── DATA ──
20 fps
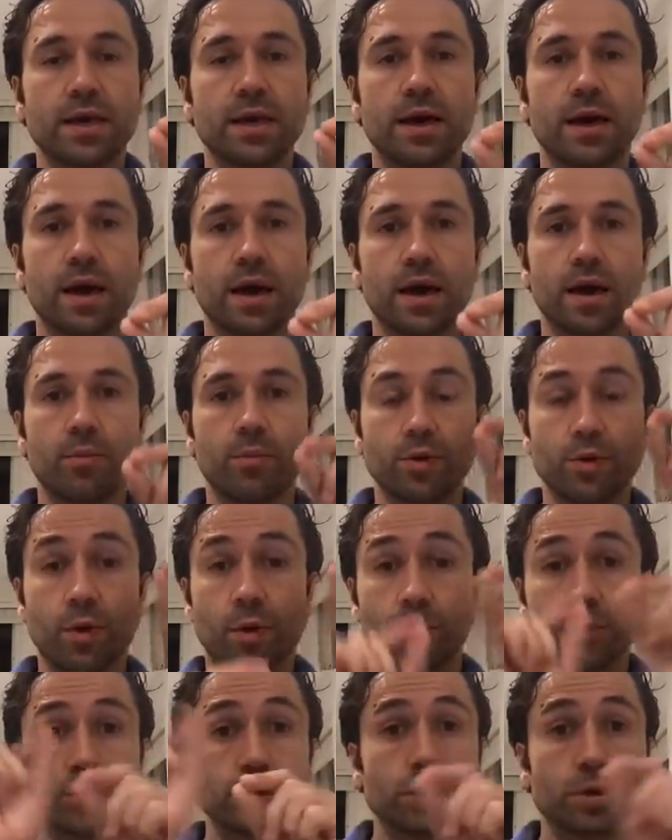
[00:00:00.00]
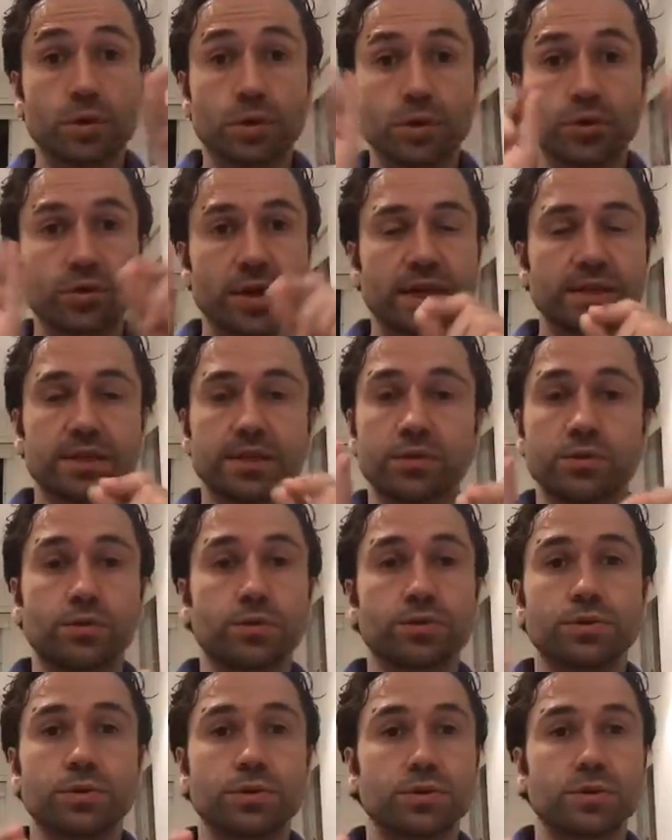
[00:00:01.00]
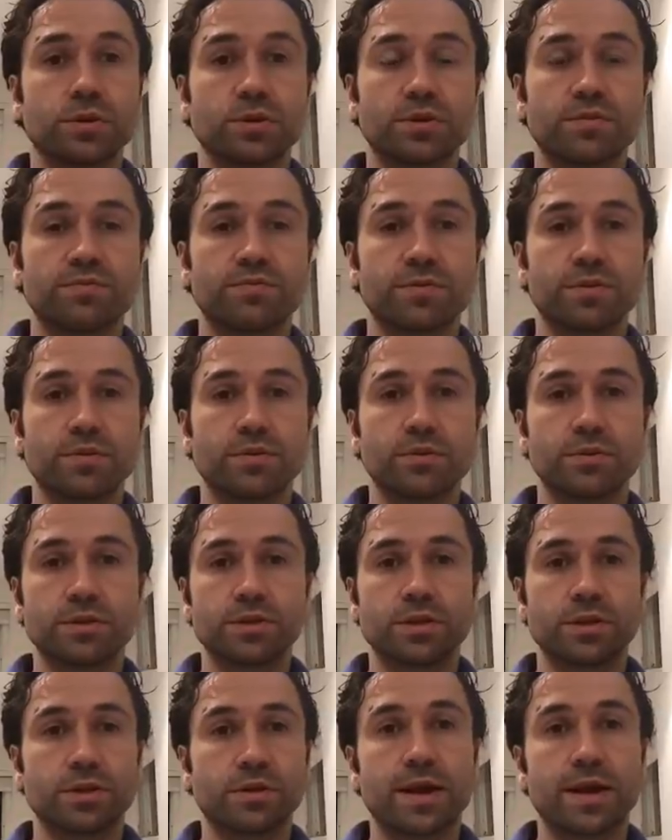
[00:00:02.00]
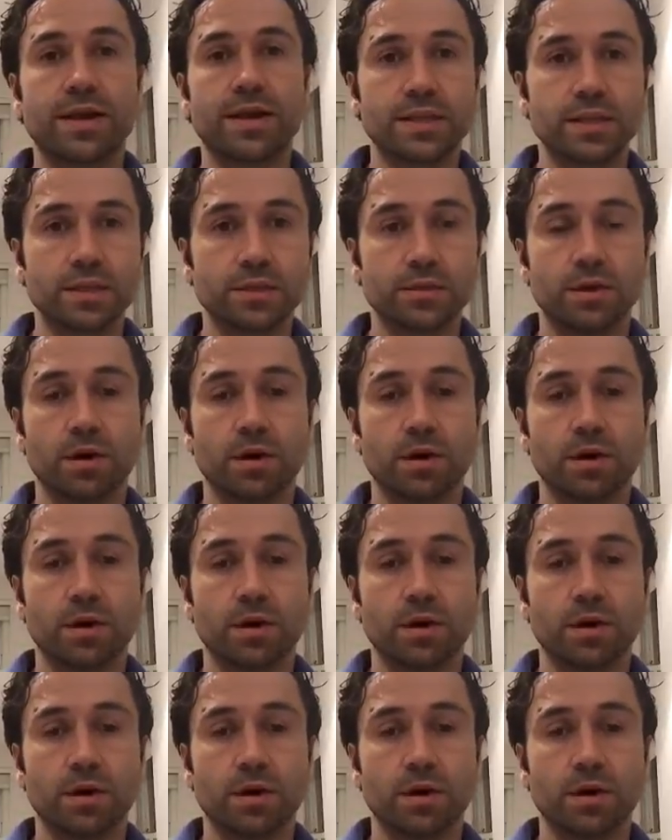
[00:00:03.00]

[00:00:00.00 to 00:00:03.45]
uh, but also addresses all sorts of different nooks and crannies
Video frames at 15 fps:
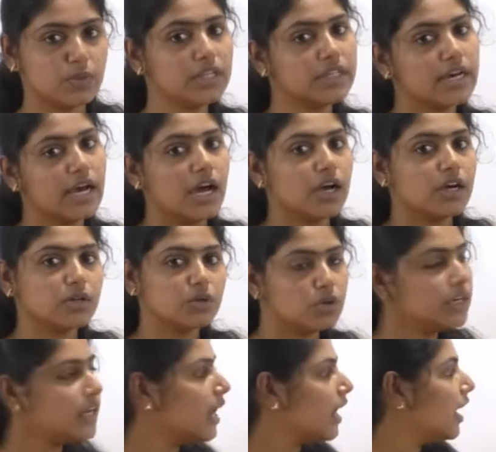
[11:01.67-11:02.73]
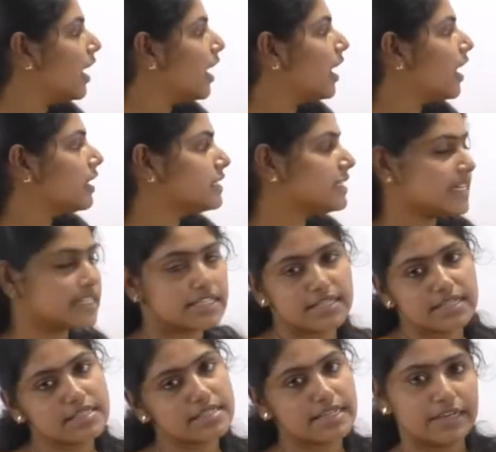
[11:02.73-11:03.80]
with good
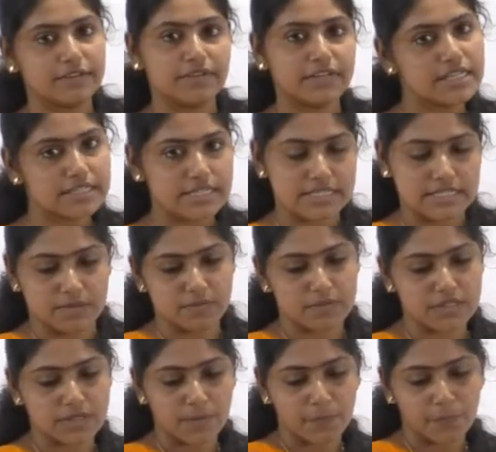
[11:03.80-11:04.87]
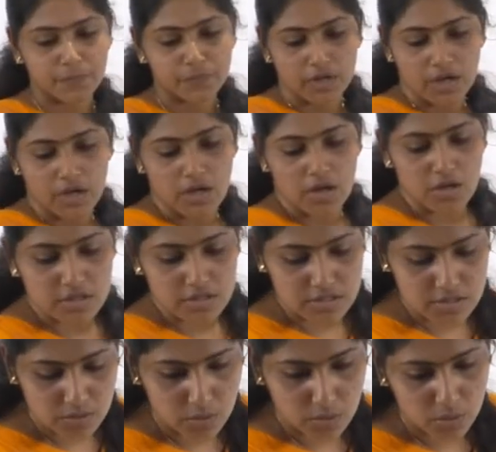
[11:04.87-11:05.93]
justice delivery systems.
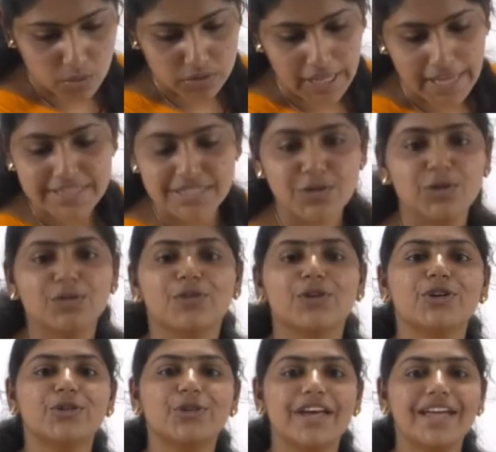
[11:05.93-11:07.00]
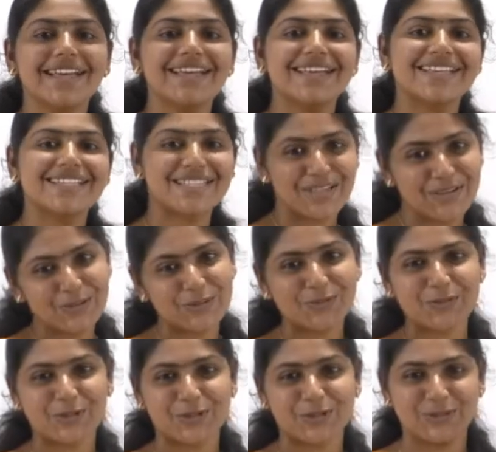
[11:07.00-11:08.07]
So that's all for today. See you
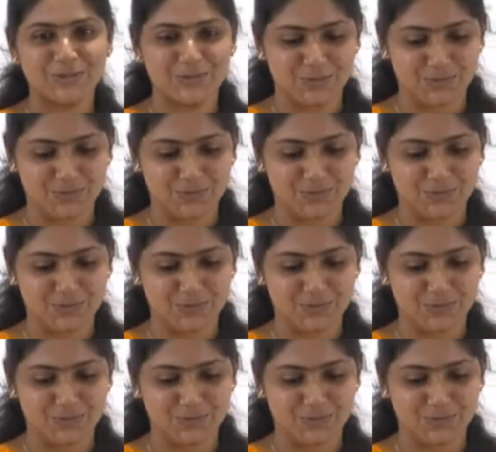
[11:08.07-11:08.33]
tomorrow.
───
- EXERCISE REQUIREMENTS -
Restate the data above word for word. Do not include the images.

- TASK SOLUTION -
20 fps
[00:00:00.00]
[00:00:01.00]
[00:00:02.00]
[00:00:03.00]

[00:00:00.00 to 00:00:03.45]
uh, but also addresses all sorts of different nooks and crannies
Video frames at 15 fps:
[11:01.67-11:02.73]
[11:02.73-11:03.80]
with good
[11:03.80-11:04.87]
[11:04.87-11:05.93]
justice delivery systems.
[11:05.93-11:07.00]
[11:07.00-11:08.07]
So that's all for today. See you
[11:08.07-11:08.33]
tomorrow.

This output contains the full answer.